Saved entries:
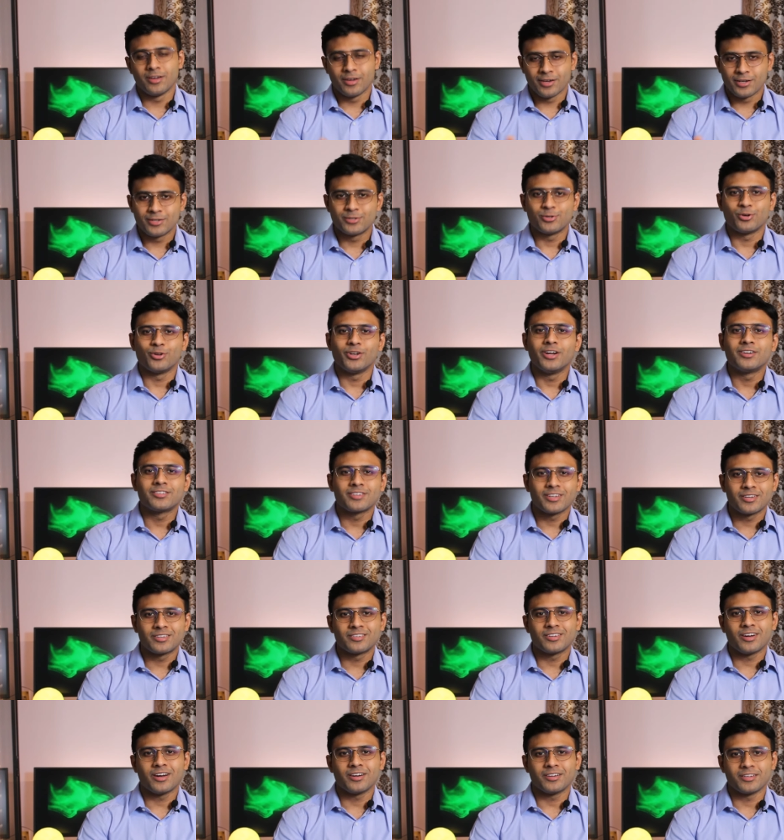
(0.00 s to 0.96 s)
So let's get
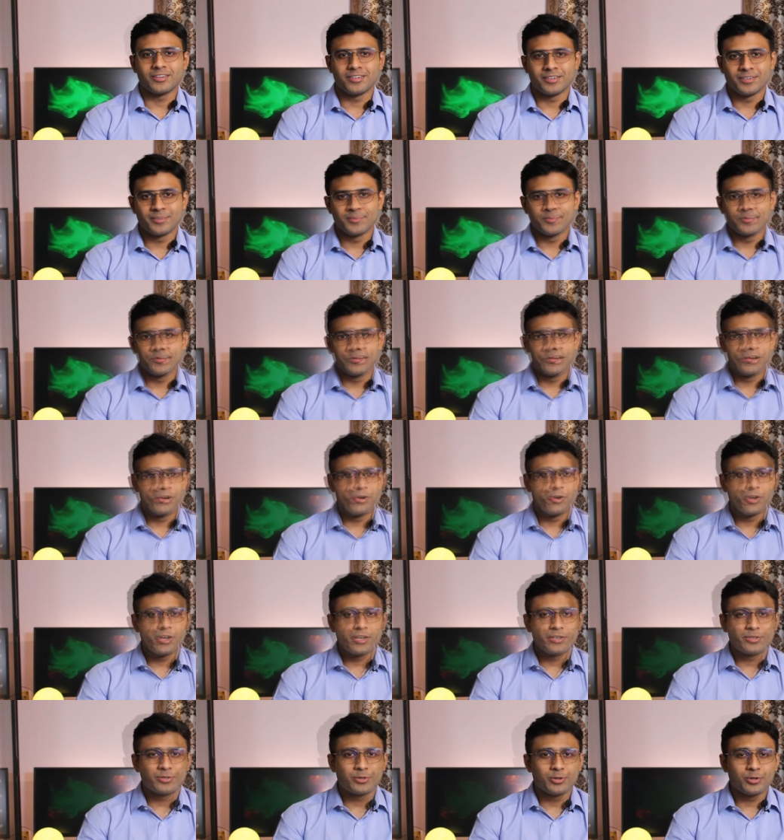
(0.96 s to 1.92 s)
started.
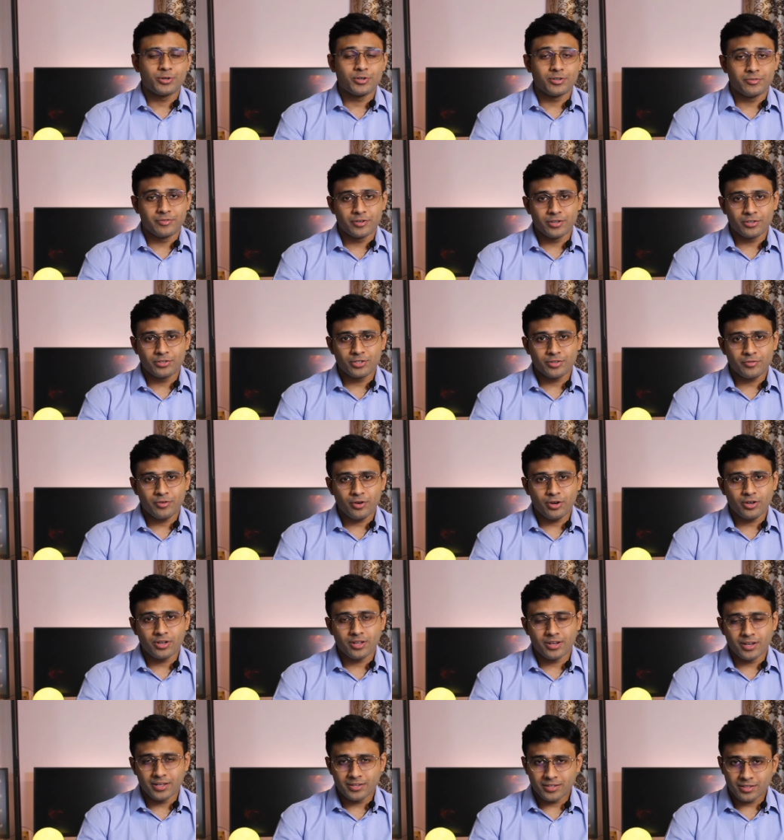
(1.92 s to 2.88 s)
Okay, so first of
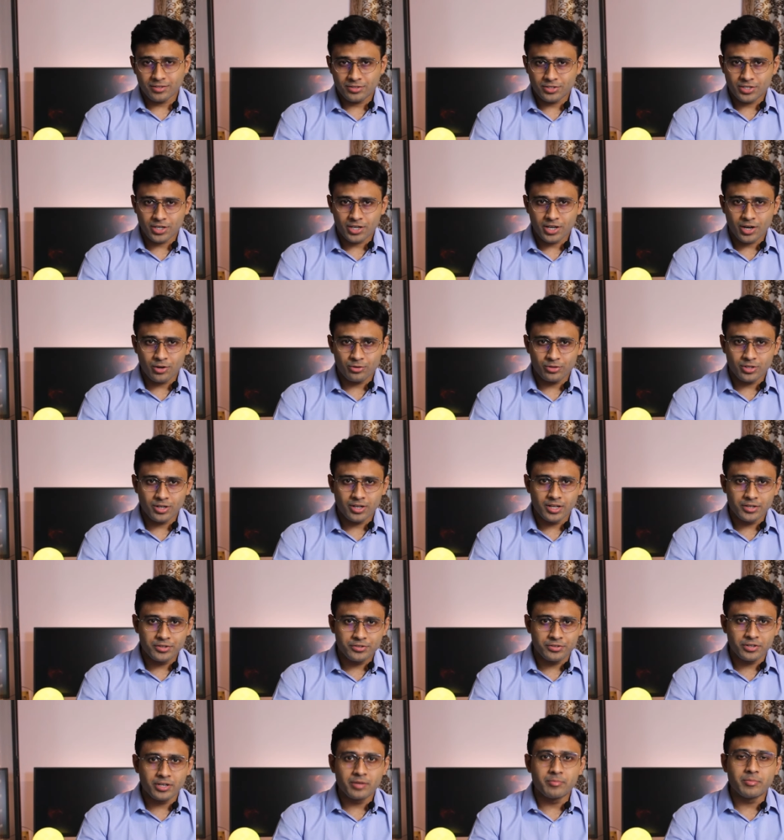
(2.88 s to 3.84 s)
all, let us check out the
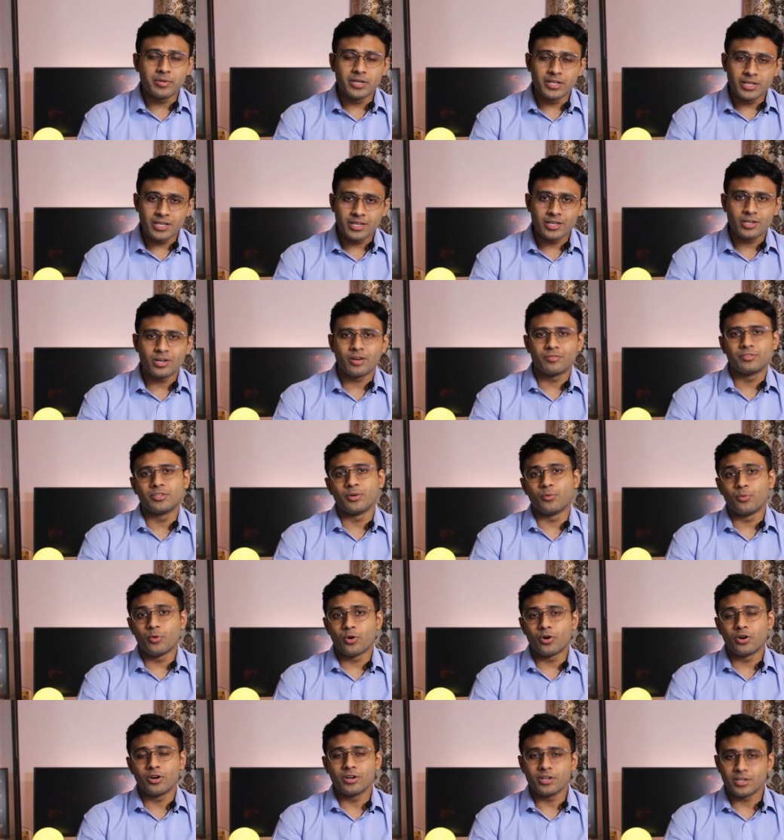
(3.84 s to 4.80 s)
literal meaning of the
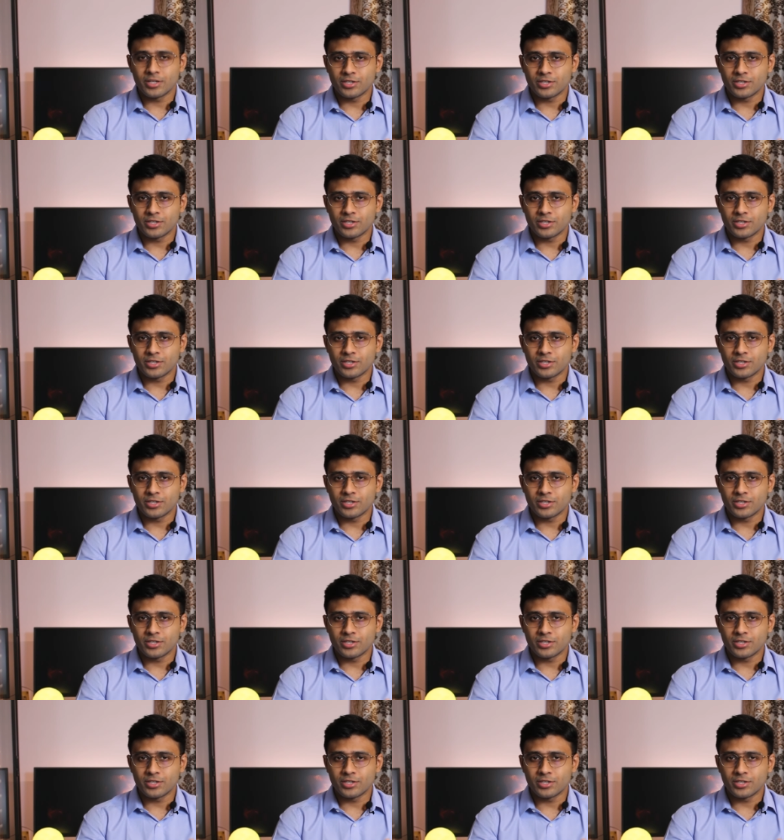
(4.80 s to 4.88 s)
word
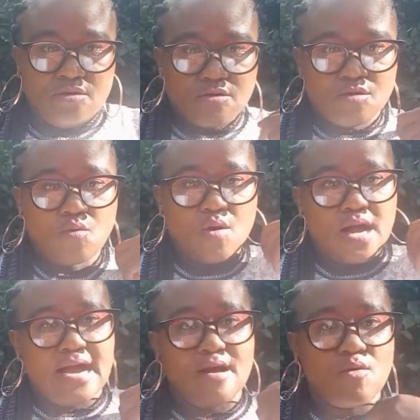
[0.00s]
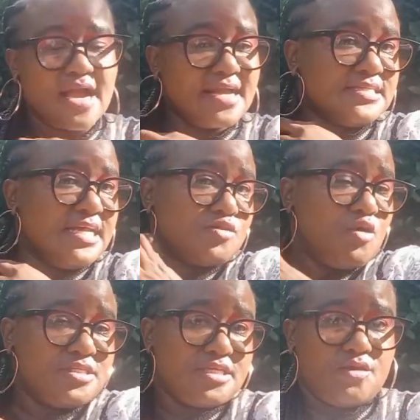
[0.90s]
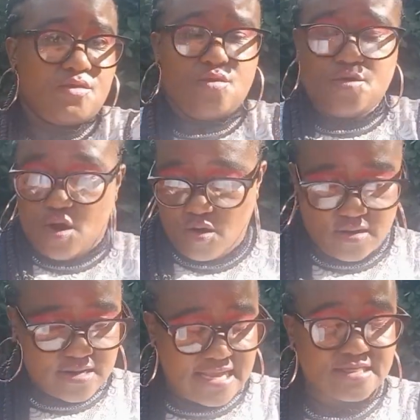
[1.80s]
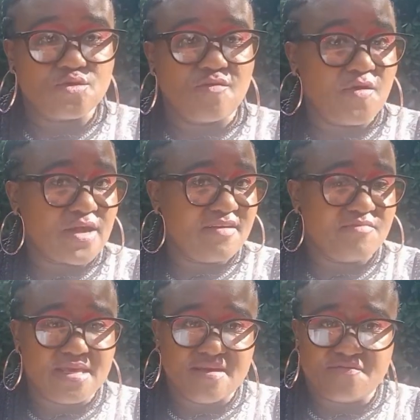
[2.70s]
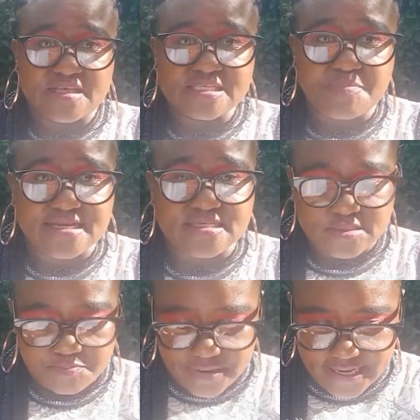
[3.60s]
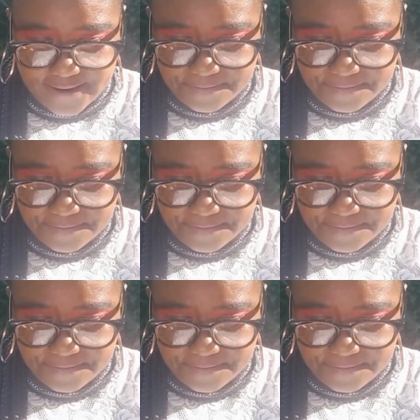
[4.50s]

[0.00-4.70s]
Wow, guys, let's continue. Yo, guys will forgive me if this part is blare.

* **ASSIGNMENT**
None of the pictures belongs in the answer, but all the entries must be repeated exactly.

* **REPLY TO THE EXERCISE**
(0.00 s to 0.96 s)
So let's get
(0.96 s to 1.92 s)
started.
(1.92 s to 2.88 s)
Okay, so first of
(2.88 s to 3.84 s)
all, let us check out the
(3.84 s to 4.80 s)
literal meaning of the
(4.80 s to 4.88 s)
word
[0.00s]
[0.90s]
[1.80s]
[2.70s]
[3.60s]
[4.50s]

[0.00-4.70s]
Wow, guys, let's continue. Yo, guys will forgive me if this part is blare.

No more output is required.